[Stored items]

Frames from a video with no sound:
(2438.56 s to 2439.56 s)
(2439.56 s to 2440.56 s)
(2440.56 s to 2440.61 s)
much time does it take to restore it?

==

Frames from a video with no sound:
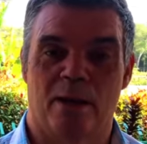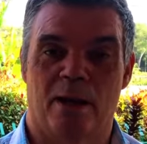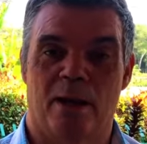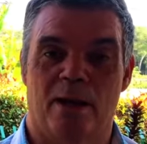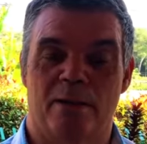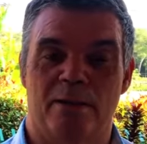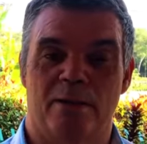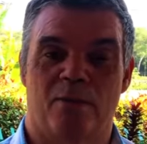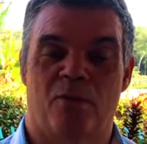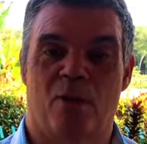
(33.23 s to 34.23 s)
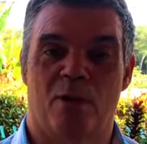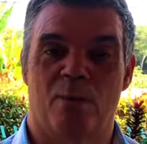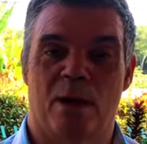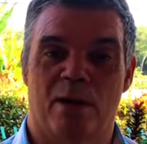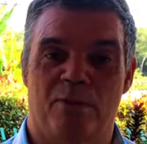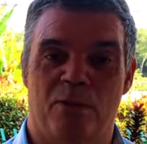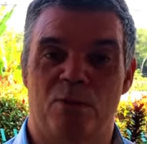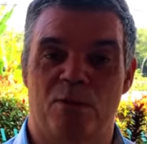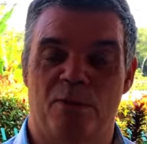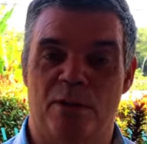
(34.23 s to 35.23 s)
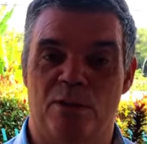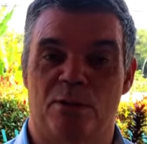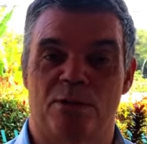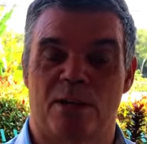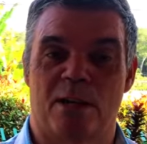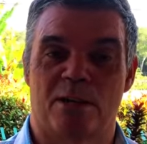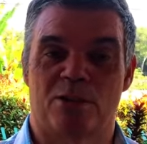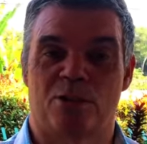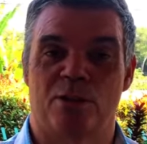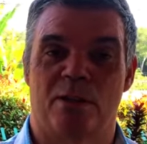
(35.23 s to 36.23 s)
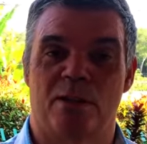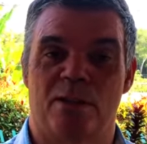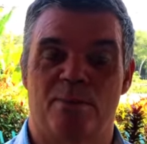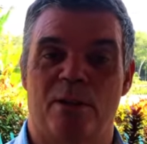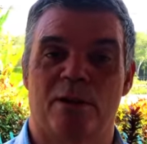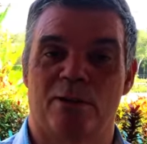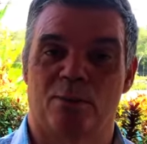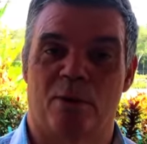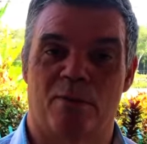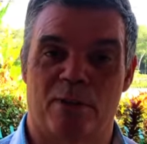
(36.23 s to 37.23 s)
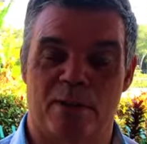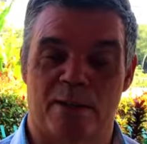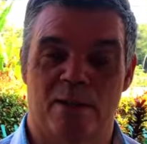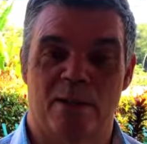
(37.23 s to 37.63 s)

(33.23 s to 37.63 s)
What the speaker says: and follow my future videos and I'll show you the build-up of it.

HOW TO COMPLETE THIS TASK: Your copy should hold only the lines above from the one containing "(33.23 s to 34.23 s)" through the one containing "What the speaker", exactly as written and free of pictures.

ANSWER BOX:
(33.23 s to 34.23 s)
(34.23 s to 35.23 s)
(35.23 s to 36.23 s)
(36.23 s to 37.23 s)
(37.23 s to 37.63 s)

(33.23 s to 37.63 s)
What the speaker says: and follow my future videos and I'll show you the build-up of it.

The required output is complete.